» PROBLEM TO SOLVE
Write out every entry once more, character for character.

[Opening MATERIALS PROVIDED section]

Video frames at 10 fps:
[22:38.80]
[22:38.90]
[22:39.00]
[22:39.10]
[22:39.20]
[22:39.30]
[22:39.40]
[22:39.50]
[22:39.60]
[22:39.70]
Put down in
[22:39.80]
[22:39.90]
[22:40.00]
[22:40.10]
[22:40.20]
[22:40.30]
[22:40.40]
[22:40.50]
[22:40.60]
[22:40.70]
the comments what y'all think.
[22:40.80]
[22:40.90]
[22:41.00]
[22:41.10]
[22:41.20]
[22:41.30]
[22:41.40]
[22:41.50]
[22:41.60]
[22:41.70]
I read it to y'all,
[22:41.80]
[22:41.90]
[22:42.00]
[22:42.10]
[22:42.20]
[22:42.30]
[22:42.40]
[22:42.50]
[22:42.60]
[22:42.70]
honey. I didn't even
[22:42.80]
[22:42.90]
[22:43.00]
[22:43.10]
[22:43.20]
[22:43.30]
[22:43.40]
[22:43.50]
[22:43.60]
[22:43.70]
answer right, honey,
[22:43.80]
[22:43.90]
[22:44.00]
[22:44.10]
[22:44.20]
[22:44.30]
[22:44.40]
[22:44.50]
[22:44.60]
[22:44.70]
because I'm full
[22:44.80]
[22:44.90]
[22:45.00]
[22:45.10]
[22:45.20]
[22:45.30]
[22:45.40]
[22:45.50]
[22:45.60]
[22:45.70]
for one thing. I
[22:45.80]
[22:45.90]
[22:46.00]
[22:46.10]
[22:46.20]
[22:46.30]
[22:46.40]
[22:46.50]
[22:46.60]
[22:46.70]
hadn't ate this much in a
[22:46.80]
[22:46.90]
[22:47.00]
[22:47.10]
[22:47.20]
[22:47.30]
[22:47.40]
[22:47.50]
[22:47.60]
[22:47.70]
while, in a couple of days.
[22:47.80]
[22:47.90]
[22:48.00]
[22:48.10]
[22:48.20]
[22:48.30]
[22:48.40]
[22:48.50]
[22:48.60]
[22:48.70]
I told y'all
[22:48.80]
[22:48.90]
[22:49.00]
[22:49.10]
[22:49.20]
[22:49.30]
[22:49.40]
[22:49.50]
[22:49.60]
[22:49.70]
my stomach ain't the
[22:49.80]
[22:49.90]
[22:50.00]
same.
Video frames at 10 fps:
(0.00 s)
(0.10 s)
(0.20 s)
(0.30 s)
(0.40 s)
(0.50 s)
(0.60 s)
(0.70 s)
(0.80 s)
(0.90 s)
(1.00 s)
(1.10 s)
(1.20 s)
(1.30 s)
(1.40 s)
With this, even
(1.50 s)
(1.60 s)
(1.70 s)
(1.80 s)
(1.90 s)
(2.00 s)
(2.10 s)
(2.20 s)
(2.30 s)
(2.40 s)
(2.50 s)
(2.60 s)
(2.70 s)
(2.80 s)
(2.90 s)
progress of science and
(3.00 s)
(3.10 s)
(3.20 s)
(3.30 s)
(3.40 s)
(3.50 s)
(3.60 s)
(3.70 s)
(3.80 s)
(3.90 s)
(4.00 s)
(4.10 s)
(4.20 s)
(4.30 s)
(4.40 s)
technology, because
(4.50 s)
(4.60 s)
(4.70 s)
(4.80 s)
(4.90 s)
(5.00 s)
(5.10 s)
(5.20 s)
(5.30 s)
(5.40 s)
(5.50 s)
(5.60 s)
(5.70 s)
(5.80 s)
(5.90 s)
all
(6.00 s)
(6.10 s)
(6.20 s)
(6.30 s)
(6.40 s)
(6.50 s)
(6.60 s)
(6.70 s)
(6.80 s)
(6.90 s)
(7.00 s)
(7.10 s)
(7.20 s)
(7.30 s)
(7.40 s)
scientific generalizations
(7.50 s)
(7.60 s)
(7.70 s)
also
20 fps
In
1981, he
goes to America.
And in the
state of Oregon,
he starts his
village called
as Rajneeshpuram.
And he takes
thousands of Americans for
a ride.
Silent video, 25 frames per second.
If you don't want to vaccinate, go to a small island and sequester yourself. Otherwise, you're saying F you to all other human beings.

[Closing MATERIALS PROVIDED section]

» WRITTEN REPLY
Video frames at 10 fps:
[22:38.80]
[22:38.90]
[22:39.00]
[22:39.10]
[22:39.20]
[22:39.30]
[22:39.40]
[22:39.50]
[22:39.60]
[22:39.70]
Put down in
[22:39.80]
[22:39.90]
[22:40.00]
[22:40.10]
[22:40.20]
[22:40.30]
[22:40.40]
[22:40.50]
[22:40.60]
[22:40.70]
the comments what y'all think.
[22:40.80]
[22:40.90]
[22:41.00]
[22:41.10]
[22:41.20]
[22:41.30]
[22:41.40]
[22:41.50]
[22:41.60]
[22:41.70]
I read it to y'all,
[22:41.80]
[22:41.90]
[22:42.00]
[22:42.10]
[22:42.20]
[22:42.30]
[22:42.40]
[22:42.50]
[22:42.60]
[22:42.70]
honey. I didn't even
[22:42.80]
[22:42.90]
[22:43.00]
[22:43.10]
[22:43.20]
[22:43.30]
[22:43.40]
[22:43.50]
[22:43.60]
[22:43.70]
answer right, honey,
[22:43.80]
[22:43.90]
[22:44.00]
[22:44.10]
[22:44.20]
[22:44.30]
[22:44.40]
[22:44.50]
[22:44.60]
[22:44.70]
because I'm full
[22:44.80]
[22:44.90]
[22:45.00]
[22:45.10]
[22:45.20]
[22:45.30]
[22:45.40]
[22:45.50]
[22:45.60]
[22:45.70]
for one thing. I
[22:45.80]
[22:45.90]
[22:46.00]
[22:46.10]
[22:46.20]
[22:46.30]
[22:46.40]
[22:46.50]
[22:46.60]
[22:46.70]
hadn't ate this much in a
[22:46.80]
[22:46.90]
[22:47.00]
[22:47.10]
[22:47.20]
[22:47.30]
[22:47.40]
[22:47.50]
[22:47.60]
[22:47.70]
while, in a couple of days.
[22:47.80]
[22:47.90]
[22:48.00]
[22:48.10]
[22:48.20]
[22:48.30]
[22:48.40]
[22:48.50]
[22:48.60]
[22:48.70]
I told y'all
[22:48.80]
[22:48.90]
[22:49.00]
[22:49.10]
[22:49.20]
[22:49.30]
[22:49.40]
[22:49.50]
[22:49.60]
[22:49.70]
my stomach ain't the
[22:49.80]
[22:49.90]
[22:50.00]
same.
Video frames at 10 fps:
(0.00 s)
(0.10 s)
(0.20 s)
(0.30 s)
(0.40 s)
(0.50 s)
(0.60 s)
(0.70 s)
(0.80 s)
(0.90 s)
(1.00 s)
(1.10 s)
(1.20 s)
(1.30 s)
(1.40 s)
With this, even
(1.50 s)
(1.60 s)
(1.70 s)
(1.80 s)
(1.90 s)
(2.00 s)
(2.10 s)
(2.20 s)
(2.30 s)
(2.40 s)
(2.50 s)
(2.60 s)
(2.70 s)
(2.80 s)
(2.90 s)
progress of science and
(3.00 s)
(3.10 s)
(3.20 s)
(3.30 s)
(3.40 s)
(3.50 s)
(3.60 s)
(3.70 s)
(3.80 s)
(3.90 s)
(4.00 s)
(4.10 s)
(4.20 s)
(4.30 s)
(4.40 s)
technology, because
(4.50 s)
(4.60 s)
(4.70 s)
(4.80 s)
(4.90 s)
(5.00 s)
(5.10 s)
(5.20 s)
(5.30 s)
(5.40 s)
(5.50 s)
(5.60 s)
(5.70 s)
(5.80 s)
(5.90 s)
all
(6.00 s)
(6.10 s)
(6.20 s)
(6.30 s)
(6.40 s)
(6.50 s)
(6.60 s)
(6.70 s)
(6.80 s)
(6.90 s)
(7.00 s)
(7.10 s)
(7.20 s)
(7.30 s)
(7.40 s)
scientific generalizations
(7.50 s)
(7.60 s)
(7.70 s)
also
20 fps
In
1981, he
goes to America.
And in the
state of Oregon,
he starts his
village called
as Rajneeshpuram.
And he takes
thousands of Americans for
a ride.
Silent video, 25 frames per second.
If you don't want to vaccinate, go to a small island and sequester yourself. Otherwise, you're saying F you to all other human beings.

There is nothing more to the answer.